Appeals Court Rules: SCO v. IBM Case Can Continue (arstechnica.com)
Long-time Slashdot reader Freshly Exhumed quotes Ars Technica:
A federal appeals court has now partially ruled in favor of the SCO Group, breathing new life into a lawsuit and a company (now bankrupt and nearly dead) that has been suing IBM for nearly 15 years.
Last year, U.S. District Judge David Nuffer had ruled against SCO (whose original name was Santa Cruz Operation) in two summary judgment orders, and the court refused to allow SCO to amend its initial complaint against IBM. SCO soon appealed. On Monday, the 10th US Circuit Court of Appeals found that SCO's claims of misappropriation could go forward while also upholding Judge Nuffer's other two orders.
Here's Slashdot's first story about the trial more than 14 years ago, and a nice timeline from 2012 of the next nine years of legal drama.
Last year, U.S. District Judge David Nuffer had ruled against SCO (whose original name was Santa Cruz Operation) in two summary judgment orders, and the court refused to allow SCO to amend its initial complaint against IBM. SCO soon appealed. On Monday, the 10th US Circuit Court of Appeals found that SCO's claims of misappropriation could go forward while also upholding Judge Nuffer's other two orders.

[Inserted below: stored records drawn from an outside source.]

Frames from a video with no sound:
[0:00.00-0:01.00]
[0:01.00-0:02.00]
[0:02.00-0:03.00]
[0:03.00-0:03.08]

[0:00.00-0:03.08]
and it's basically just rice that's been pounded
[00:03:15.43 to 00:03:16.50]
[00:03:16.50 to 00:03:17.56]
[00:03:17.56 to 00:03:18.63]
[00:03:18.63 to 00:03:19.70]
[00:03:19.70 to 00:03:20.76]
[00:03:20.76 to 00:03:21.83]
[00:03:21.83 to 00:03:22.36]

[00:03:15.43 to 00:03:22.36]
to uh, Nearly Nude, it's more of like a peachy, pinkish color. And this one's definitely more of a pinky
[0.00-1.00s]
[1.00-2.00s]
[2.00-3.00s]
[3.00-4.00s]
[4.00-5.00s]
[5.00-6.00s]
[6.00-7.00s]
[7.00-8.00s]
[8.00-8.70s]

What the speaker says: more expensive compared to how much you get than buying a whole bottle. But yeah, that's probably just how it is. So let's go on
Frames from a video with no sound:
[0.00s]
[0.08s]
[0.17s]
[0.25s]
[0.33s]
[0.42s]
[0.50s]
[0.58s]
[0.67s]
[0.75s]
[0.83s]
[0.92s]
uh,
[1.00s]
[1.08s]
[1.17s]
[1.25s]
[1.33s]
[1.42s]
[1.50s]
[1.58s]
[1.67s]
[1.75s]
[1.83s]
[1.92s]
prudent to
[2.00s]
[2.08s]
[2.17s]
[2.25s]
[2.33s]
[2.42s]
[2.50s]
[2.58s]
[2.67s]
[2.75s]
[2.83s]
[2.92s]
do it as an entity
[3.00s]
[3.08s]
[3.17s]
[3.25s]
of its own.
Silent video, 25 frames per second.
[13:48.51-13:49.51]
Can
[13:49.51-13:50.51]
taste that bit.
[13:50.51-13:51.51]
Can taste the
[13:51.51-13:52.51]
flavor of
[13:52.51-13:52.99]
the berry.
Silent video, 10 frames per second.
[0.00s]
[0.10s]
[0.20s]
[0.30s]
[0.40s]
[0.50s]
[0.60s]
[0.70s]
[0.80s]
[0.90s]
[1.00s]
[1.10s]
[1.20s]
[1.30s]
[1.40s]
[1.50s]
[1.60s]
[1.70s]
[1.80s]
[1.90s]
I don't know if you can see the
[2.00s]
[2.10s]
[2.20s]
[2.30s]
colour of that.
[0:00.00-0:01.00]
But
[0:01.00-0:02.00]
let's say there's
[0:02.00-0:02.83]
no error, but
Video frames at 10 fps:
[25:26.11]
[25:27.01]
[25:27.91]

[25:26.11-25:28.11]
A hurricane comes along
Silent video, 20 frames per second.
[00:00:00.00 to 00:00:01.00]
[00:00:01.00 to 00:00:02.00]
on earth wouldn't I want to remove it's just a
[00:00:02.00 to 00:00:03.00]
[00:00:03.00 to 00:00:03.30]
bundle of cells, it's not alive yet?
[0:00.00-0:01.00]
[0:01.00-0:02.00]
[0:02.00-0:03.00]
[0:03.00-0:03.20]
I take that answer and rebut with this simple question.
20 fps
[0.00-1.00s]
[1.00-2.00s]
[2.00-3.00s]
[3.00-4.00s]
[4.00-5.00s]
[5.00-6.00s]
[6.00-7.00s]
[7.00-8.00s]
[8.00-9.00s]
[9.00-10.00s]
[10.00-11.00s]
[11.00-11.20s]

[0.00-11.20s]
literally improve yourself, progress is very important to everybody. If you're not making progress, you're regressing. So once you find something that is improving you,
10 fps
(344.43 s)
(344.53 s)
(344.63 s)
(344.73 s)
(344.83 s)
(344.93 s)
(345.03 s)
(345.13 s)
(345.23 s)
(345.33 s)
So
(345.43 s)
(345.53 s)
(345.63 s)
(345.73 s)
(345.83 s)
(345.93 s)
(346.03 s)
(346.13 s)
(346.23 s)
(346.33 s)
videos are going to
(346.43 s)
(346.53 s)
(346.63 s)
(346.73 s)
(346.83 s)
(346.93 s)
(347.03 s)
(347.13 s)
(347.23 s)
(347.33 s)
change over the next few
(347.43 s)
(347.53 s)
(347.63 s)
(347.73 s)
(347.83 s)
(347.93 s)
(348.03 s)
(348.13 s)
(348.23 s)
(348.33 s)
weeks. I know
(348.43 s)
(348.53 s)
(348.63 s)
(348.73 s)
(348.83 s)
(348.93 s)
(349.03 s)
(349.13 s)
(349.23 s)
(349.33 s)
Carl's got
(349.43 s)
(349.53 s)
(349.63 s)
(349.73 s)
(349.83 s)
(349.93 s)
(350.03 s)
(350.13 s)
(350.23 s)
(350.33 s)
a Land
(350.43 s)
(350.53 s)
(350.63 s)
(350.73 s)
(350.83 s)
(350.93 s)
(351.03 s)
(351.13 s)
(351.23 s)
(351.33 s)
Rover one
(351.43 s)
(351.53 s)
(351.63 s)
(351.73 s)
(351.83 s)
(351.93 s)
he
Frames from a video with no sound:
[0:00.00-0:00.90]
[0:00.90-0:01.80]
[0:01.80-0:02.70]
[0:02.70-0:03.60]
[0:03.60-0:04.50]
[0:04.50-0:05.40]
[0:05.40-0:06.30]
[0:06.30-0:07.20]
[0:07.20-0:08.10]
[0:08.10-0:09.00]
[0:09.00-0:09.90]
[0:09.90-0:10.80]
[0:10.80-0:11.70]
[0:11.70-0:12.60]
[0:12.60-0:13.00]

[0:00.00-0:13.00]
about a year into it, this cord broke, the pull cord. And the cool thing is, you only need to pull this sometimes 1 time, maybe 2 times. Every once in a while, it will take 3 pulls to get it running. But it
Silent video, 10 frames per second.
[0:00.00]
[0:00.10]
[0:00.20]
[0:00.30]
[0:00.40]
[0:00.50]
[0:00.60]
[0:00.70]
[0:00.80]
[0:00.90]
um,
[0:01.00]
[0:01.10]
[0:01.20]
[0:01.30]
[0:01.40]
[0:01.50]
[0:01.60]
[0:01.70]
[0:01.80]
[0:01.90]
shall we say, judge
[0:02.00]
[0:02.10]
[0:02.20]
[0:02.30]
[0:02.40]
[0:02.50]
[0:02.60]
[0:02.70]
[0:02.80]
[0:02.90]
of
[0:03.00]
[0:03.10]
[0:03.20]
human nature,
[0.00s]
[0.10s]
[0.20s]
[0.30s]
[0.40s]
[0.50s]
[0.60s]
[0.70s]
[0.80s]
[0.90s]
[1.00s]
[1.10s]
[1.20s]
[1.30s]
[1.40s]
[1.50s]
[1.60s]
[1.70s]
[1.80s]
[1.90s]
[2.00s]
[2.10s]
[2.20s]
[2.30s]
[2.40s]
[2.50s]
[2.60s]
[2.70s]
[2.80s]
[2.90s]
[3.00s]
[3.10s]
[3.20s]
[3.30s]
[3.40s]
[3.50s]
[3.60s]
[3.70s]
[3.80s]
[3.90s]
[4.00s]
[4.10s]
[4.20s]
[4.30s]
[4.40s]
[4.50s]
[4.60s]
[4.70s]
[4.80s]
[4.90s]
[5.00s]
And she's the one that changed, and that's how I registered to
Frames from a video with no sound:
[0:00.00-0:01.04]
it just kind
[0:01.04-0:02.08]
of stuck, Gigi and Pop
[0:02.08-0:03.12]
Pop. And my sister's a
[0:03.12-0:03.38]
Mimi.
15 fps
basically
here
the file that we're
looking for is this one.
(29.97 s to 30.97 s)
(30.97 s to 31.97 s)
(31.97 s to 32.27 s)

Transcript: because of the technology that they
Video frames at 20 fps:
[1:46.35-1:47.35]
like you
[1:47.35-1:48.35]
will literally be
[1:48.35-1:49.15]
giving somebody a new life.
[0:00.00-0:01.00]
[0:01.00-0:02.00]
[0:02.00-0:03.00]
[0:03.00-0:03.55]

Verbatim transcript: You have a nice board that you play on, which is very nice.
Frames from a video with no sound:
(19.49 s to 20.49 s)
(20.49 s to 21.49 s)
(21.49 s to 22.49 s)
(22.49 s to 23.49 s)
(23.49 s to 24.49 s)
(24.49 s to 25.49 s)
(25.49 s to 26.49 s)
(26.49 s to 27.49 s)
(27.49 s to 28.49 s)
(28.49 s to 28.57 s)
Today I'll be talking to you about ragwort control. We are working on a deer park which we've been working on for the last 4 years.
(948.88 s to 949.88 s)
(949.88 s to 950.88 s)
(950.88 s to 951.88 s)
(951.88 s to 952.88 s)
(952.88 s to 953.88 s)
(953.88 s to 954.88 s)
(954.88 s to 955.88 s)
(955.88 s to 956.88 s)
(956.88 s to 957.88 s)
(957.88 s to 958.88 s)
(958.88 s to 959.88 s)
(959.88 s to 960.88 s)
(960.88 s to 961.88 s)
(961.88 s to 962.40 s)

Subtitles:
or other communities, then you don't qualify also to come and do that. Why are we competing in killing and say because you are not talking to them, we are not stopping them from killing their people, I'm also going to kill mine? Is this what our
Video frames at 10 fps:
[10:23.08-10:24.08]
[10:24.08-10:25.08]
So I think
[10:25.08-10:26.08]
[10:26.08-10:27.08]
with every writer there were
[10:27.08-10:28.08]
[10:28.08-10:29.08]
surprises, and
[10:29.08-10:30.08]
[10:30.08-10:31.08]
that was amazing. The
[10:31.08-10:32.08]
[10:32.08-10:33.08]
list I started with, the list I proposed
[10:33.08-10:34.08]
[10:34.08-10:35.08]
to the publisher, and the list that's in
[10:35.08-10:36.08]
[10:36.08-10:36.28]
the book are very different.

Here's Slashdot's first story about the trial more than 14 years ago, and a nice timeline from 2012 of the next nine years of legal drama.
https://www.youtube.com/watch?...
Good thing I paid my $699 License Fee to SCO. Who is laughing now???
They sell licenses for $699 each. That can buy some lawyers.
Anyone besides 10 people bought them? I realized Microsoft 13 years ago funded them but ironically Windows 10 and Azure would have to pay some fees with the WSL Linux subsystem and Azure images so it would not be in there best interests for a SCO win.
My hunch is fucking thank Oracle due to the lawsuit with Android the courts have now interpreted clean room implementations and look alikes as actual derivatives. So Wine is owned by Microsoft even they didn't write it! GNUC is owned by AT&T even if they didn't write any of it. Look Linux has grep therefore it is owned by SCO etc.
I sense desperation, but Novel owns the Unix license so there is hope. This is a very very old argument and flame here from Bush's 1st term of office on slashdot. It comes to show how much corruption and problems with the legal system there is as it is unreasonable for a frivolous 15 year old lawsuit can continue.
http://saveie6.com/
Does this mean Groklaw is coming back to cover this mess again? :-)
Well, I guess its still not time to say "Goodnight PJ, wherever you are."
Owing for the most part to this ongoing SCO saga, the web was once gifted with the presence of Groklaw and the inimitable Pamela Jones, who brushed aside direct and very personal attacks from Darl McBride, Maureen O'Gara, and others as she provided insights and clarity for computer geeks on what tends to be a quite opaque judicial system. The comfort bar amongst FOSS supporters was raised significantly by her.
Now please, SCO, die already. Just die.
I deny that I have not avoided attaining the opposite of that which I do not want.
This is just the legal system grinding out the last little bits of this farce. The courts really don't care how stupid the case is, all the little technical bits still have to get handled the same.
The reason it is still around is that IBM isn't willing to just walk away and let it go, they want to burn the case completely to the ground as a warning to others who would sue them. So as long as SCO isn't willing to walk away the clear loser, they can drag it out like this. Both sides have lots of money, so the Court doesn't really care if they want to hash out the correct answer to each legal argument that was made in the case. Neither side is crying about the process.
What copyrights? As the article indicated, it was discovered at the end that SCO never owned the copyright to UNIX, they'd just bought for about 5% the value of that the right to administrate the licencing of it. And they demonstrated they knew this just before starting SCO v. The World by trying to get the rights from Novell.
Now is not the time for zombies to rise from their graves.
“Common sense is not so common.” — Voltaire
> ruled against SCO (whose original name was Santa Cruz Operation)
There was a company called "SCO (whose original name was Santa Cruz Operation)" but this isn't them, they changed their name to Tarantella when they sold the business to Caldera. Caldera changed their name to 'The SCO Group'.
SCO did not litigate against IBM, that was TSG.
My first thought this was one of the randomly generated Slashdot stories from last week from, say, 2006.
You missed the part where it turned out that SCO didn't actually own any of the source that went into the Linux kernel. Also the part where evidence suggests they knew that but figured they could grab a few million off of IBM.
Now, they're claiming IBM distributed code as part of AIX that they were only permitted under a technicality. They wish for the court to find that the technicality was too thin.